▸ **Exercise**: When you transcribe the entries, reproduce every character and exclude the images.

▸ **Extracted material**:
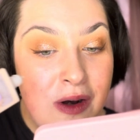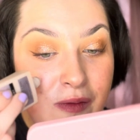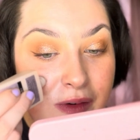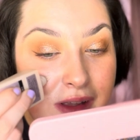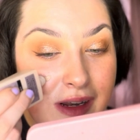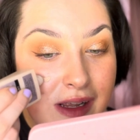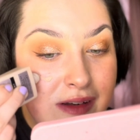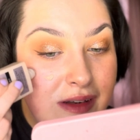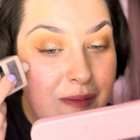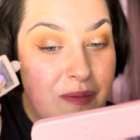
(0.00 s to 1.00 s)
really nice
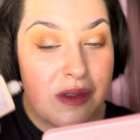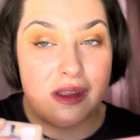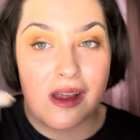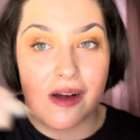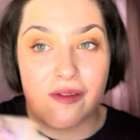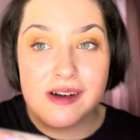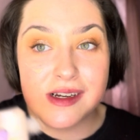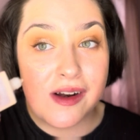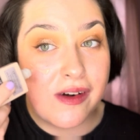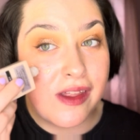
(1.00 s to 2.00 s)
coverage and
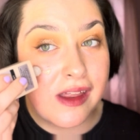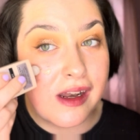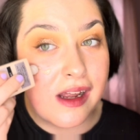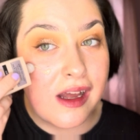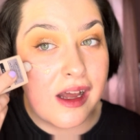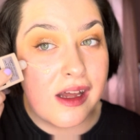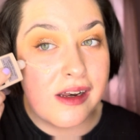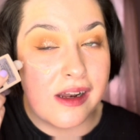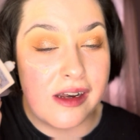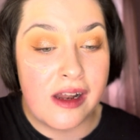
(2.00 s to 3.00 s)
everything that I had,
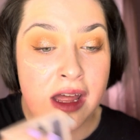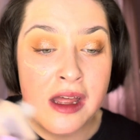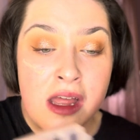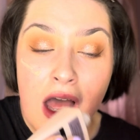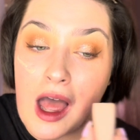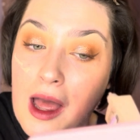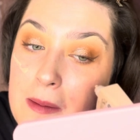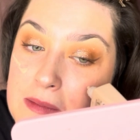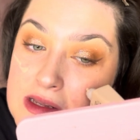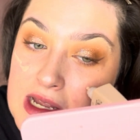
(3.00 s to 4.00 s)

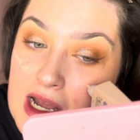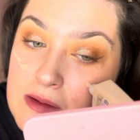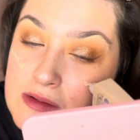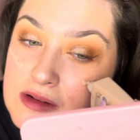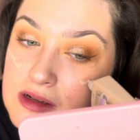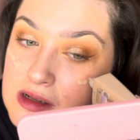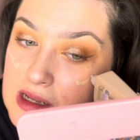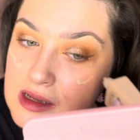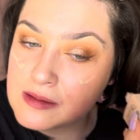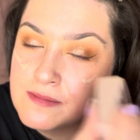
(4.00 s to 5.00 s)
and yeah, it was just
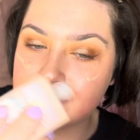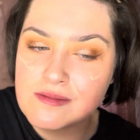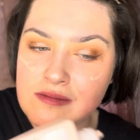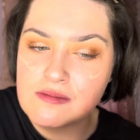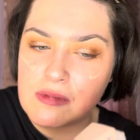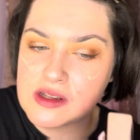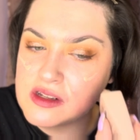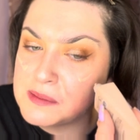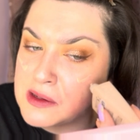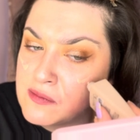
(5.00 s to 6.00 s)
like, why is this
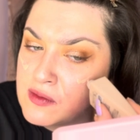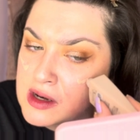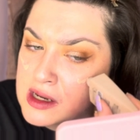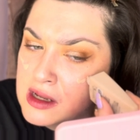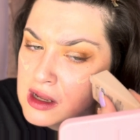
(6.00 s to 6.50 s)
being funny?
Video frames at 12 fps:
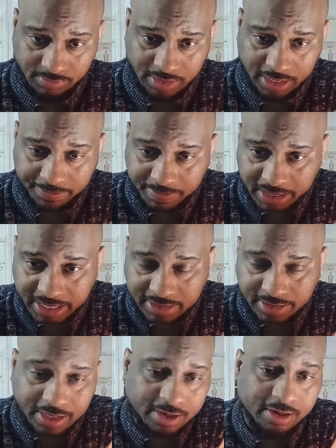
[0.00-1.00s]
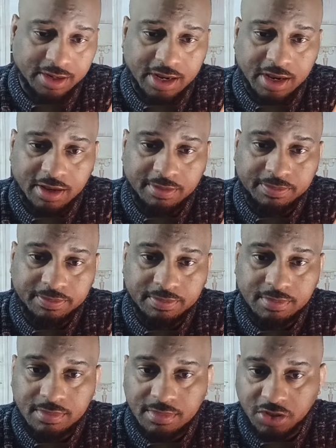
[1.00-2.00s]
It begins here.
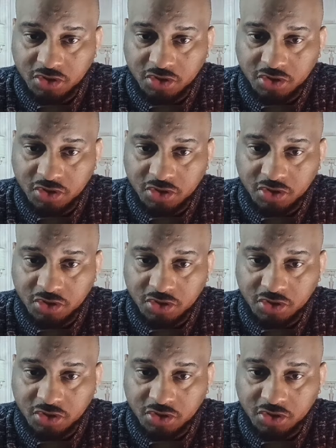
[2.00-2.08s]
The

▸ **Solution to this exercise**:
(0.00 s to 1.00 s)
really nice
(1.00 s to 2.00 s)
coverage and
(2.00 s to 3.00 s)
everything that I had,
(3.00 s to 4.00 s)

(4.00 s to 5.00 s)
and yeah, it was just
(5.00 s to 6.00 s)
like, why is this
(6.00 s to 6.50 s)
being funny?
Video frames at 12 fps:
[0.00-1.00s]
[1.00-2.00s]
It begins here.
[2.00-2.08s]
The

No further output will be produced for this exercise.